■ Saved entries
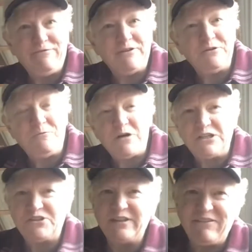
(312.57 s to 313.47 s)
fun to
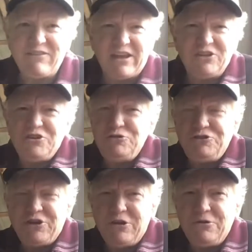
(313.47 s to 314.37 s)
watch, and they've got a new
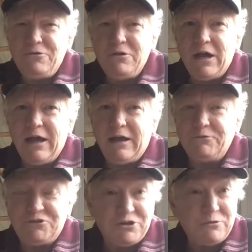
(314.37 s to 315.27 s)
show
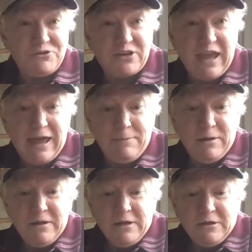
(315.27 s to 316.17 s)
with Joe and Scab
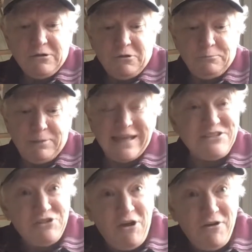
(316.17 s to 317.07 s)
called
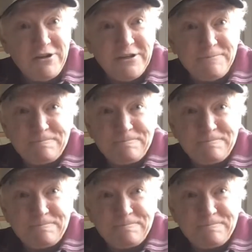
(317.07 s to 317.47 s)
Blade Talk.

■ EXERCISE
Please transcribe, with no additions, the lines starting at the one that contains "(314.37 s to 315.27 s)" and running through the last line of the entries, inclusive. Leave the pictures out.

■ EXERCISE RESULT
(314.37 s to 315.27 s)
show
(315.27 s to 316.17 s)
with Joe and Scab
(316.17 s to 317.07 s)
called
(317.07 s to 317.47 s)
Blade Talk.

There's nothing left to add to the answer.